Potassium and human health

Potassium plays a critical role in human health. It is involved in maintaining blood pressure and reducing risk of stroke, preserving calcium stores in bone and helping the kidneys work efficiently.¹⁻⁵ Dietary potassium is beneficial on its own and through its effects on the body’s management of sodium. The benefits of potassium on hypertension and stroke are also captured within the U.S. Food and Drug Administration’s health claim, which states, “Diets containing foods that are good sources of potassium and low in sodium intake may reduce the risk of high blood pressure and stroke.”⁶

Potassium and sodium are both essential nutrients that interact with each other within the body. Potassium is pulled into cells while sodium is pushed out, and this interaction helps to power the transmission of signals along nerves and the contraction of muscles. Both nutrients are used to help maintain fluid and blood volume in the body. However, detrimental issues may arise when potassium intake is insufficient and/or when sodium intake is too high.

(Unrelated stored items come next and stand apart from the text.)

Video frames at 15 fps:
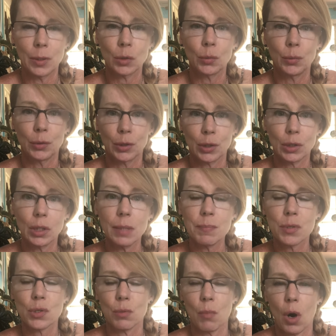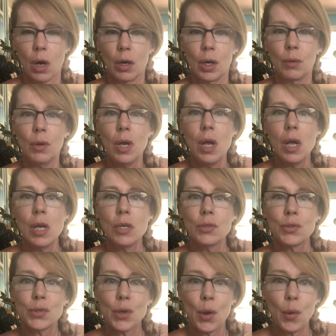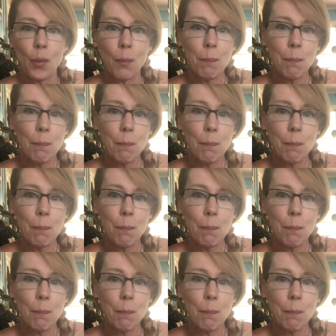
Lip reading: lunar eclipse tomorrow. SoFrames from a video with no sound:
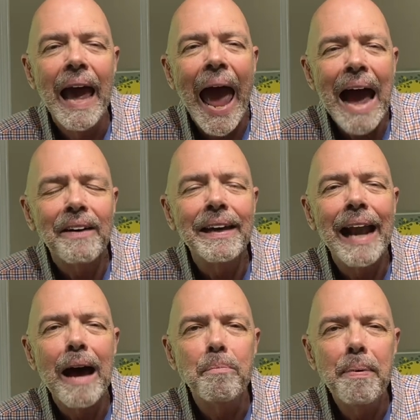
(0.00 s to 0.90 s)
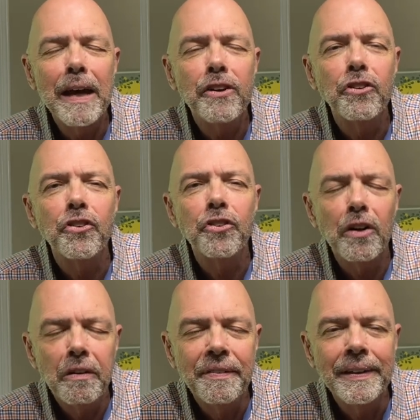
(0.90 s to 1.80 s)
How can I best
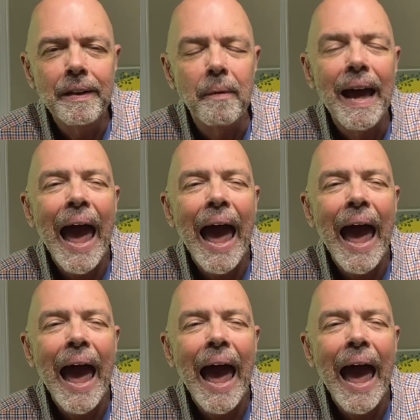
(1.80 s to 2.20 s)
serve Him?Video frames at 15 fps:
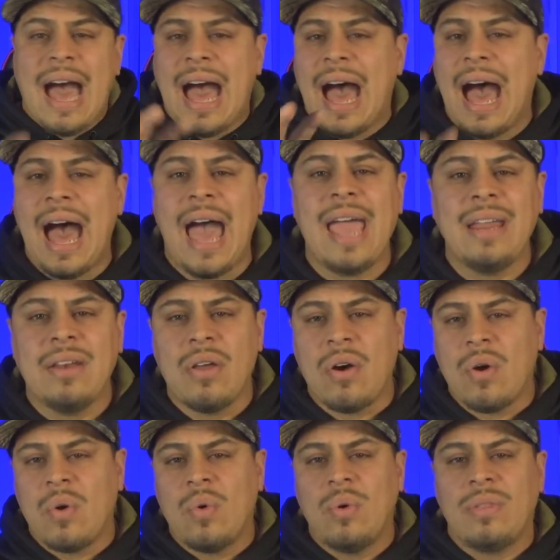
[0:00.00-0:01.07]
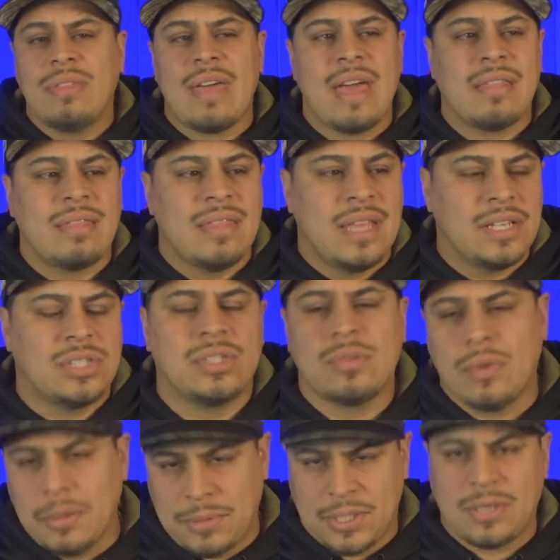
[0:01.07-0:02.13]
I know that this
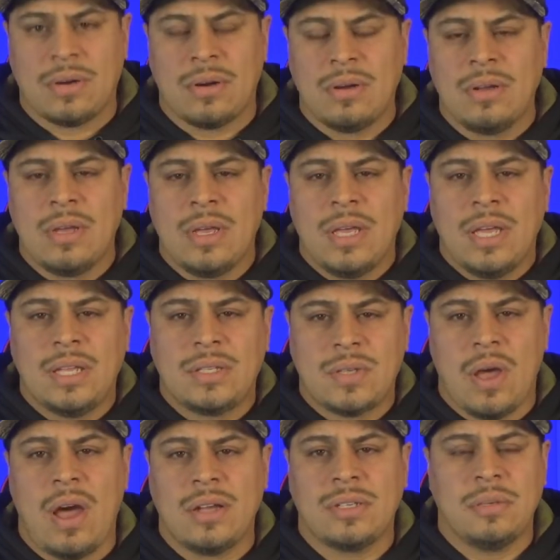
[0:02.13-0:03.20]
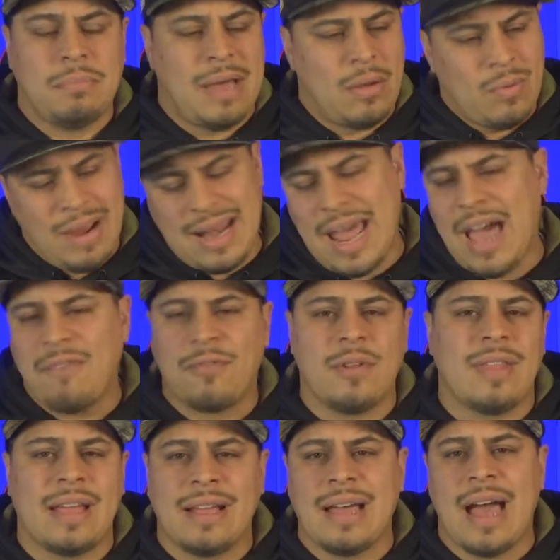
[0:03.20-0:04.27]
scripture, it talks about right after
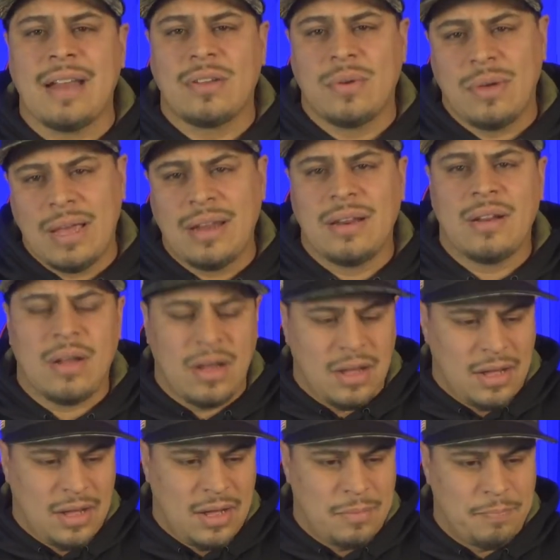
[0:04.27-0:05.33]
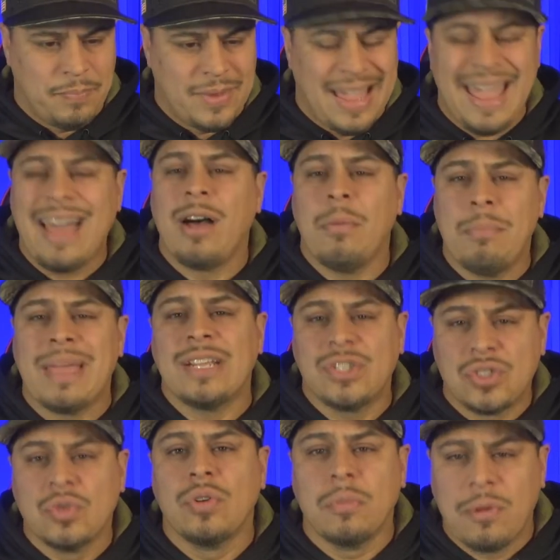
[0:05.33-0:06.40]
that God created a helpmate
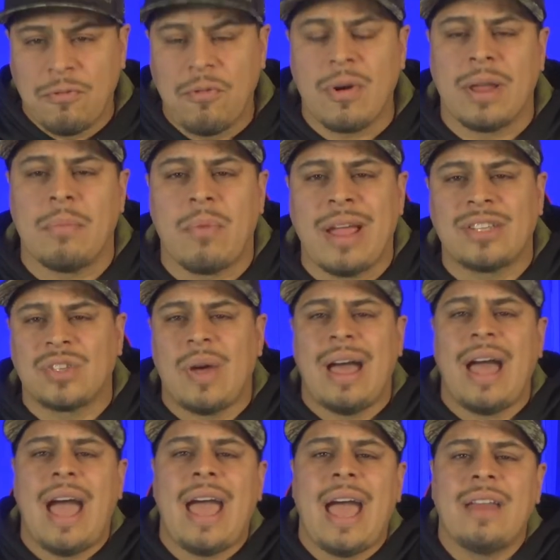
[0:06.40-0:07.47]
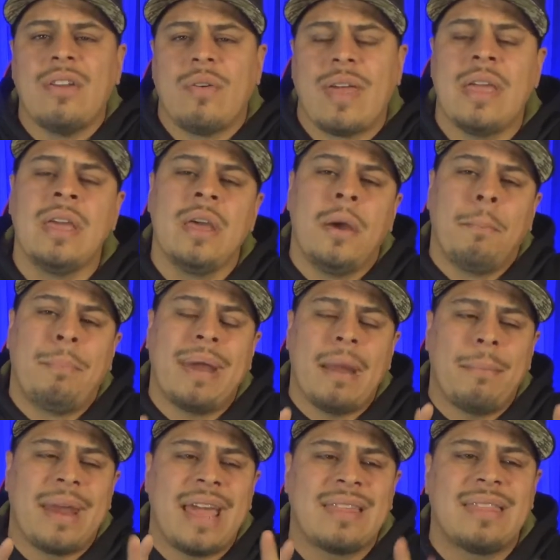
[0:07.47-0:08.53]
suitable for him, right? So I know that.
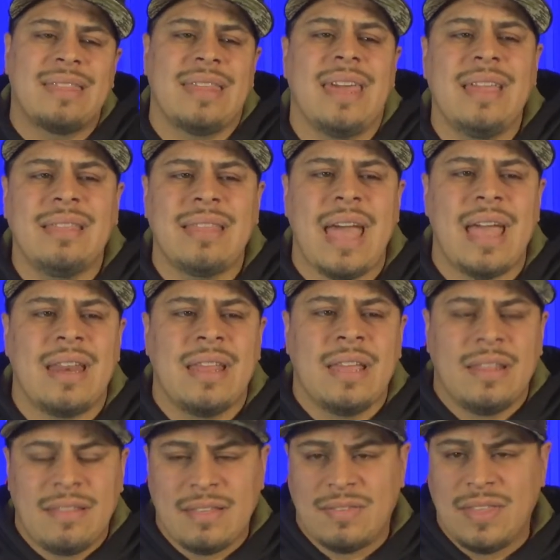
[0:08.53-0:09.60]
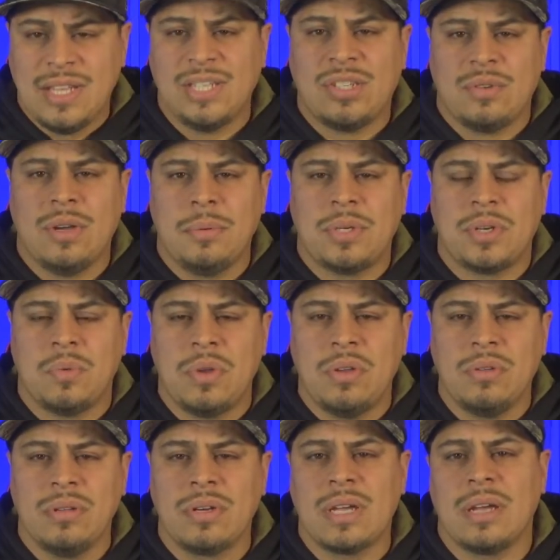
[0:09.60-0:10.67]
But I think that this scripture, when
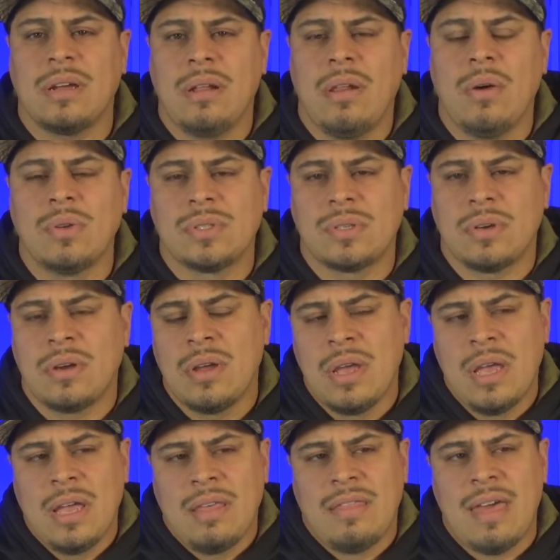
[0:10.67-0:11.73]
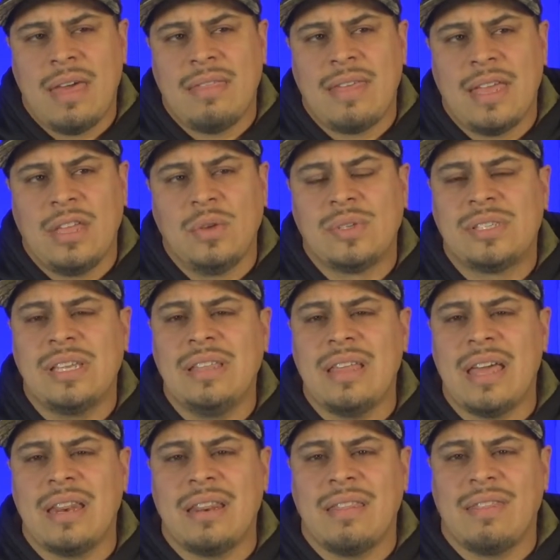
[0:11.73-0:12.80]
you look at closer, that you see
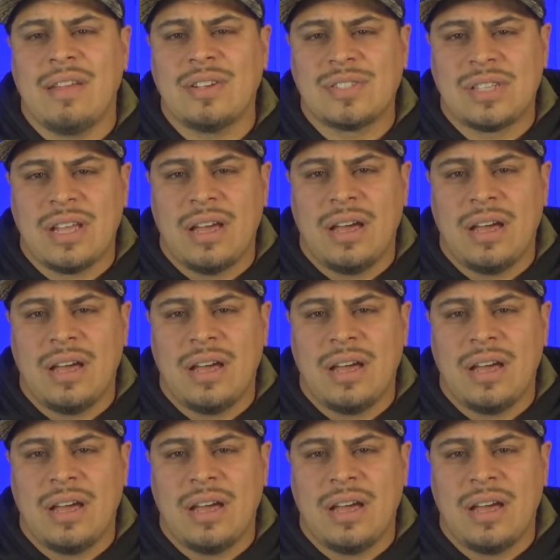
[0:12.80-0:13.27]
that there's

The sodium to potassium ratio provides a method of assessing sodium intake compared with potassium intake. Ideally, sodium intake values should be less than potassium; however, that typically is not the case. Today, average sodium intake (3,400 milligrams (mg)/day) is higher than average potassium intake (2,500 mg/day), a ratio of 1.36 to 1.7 Greater intake of potassium-containing foods combined with reductions in sodium intake can reverse this ratio.

Potassium and Hypertension

There is a strong relationship between high sodium intake, inadequate potassium intake, and high blood pressure, also known as hypertension.⁴,⁸ Variations in potassium intake can significantly affect the relationship between sodium and blood pressure.⁹ For adults with hypertension, increasing dietary potassium can help lower blood pressure by helping to reduce the blood pressure-elevating effects of sodium. Adequate potassium helps to lessen the tension in blood vessel walls, which can also help reduce blood pressure.¹

Potassium and Stroke

Research has shown that a higher sodium to potassium ratio has been associated with an increased risk for stroke, specifically ischemic stroke.² While the mechanisms are not fully understood, a diet that is adequate in potassium may help reduce the adverse effects of dietary sodium, in turn resulting in lower blood pressure and reduced stroke risk.²

Potassium and Bone Health

Adequate intake of dietary potassium may benefit bone health and bone mineral density.¹⁰ One proposed mechanism of action is via its effects on acid-base balance. Potassium-containing foods, such as fruits and vegetables, provide precursors to bicarbonate ions, which in turn assist in buffering acids in the body to maintain a neutral blood pH of 7.35 to 7.45. If the diet is deficient in nutrients (such as potassium) that help maintain pH within this range, then the body may pull calcium from the bone. However, as potassium intake increases, more calcium content is preserved

Potassium and Kidney Health

Potassium also plays a role in helping the kidneys function properly. When potassium intake is too low, calcium reabsorption within the kidneys may be impaired, increasing calcium excretion and potentially leading to excess calcium in the urine and, in more extreme cases, kidney stones.¹¹ High sodium intake can also be damaging to the kidneys. One way to remove excess sodium from the body is to increase potassium intake. Gritter et al. reviewed six cohort studies and analyzed the association between urinary potassium excretion (a marker for intake) and renal outcomes.¹² In healthy subjects, a higher potassium intake and rate of potassium excretion were associated with a lower risk of chronic kidney disease.⁴ In people with mild incidence of kidney disease, higher potassium intake and excretion were associated with a lower risk of renal decline.¹³ In people with diabetes, a higher potassium excretion was associated with lower odds of renal replacement therapy or cardiovascular events.¹⁴

Potassium recommendations and current usual intakes

The National Academies of Sciences, Engineering, and Medicine (NASEM) Dietary Reference Intake (DRI) committee has established Adequate Intakes (AI) for potassium based on median intakes observed in healthy people (Table 1).¹¹ Until 2019, the potassium AI for adults was set at 4,700 milligrams (mg) per day. This number is still reflected in the percent Daily Value (% DV) calculations on the Nutrition Facts label.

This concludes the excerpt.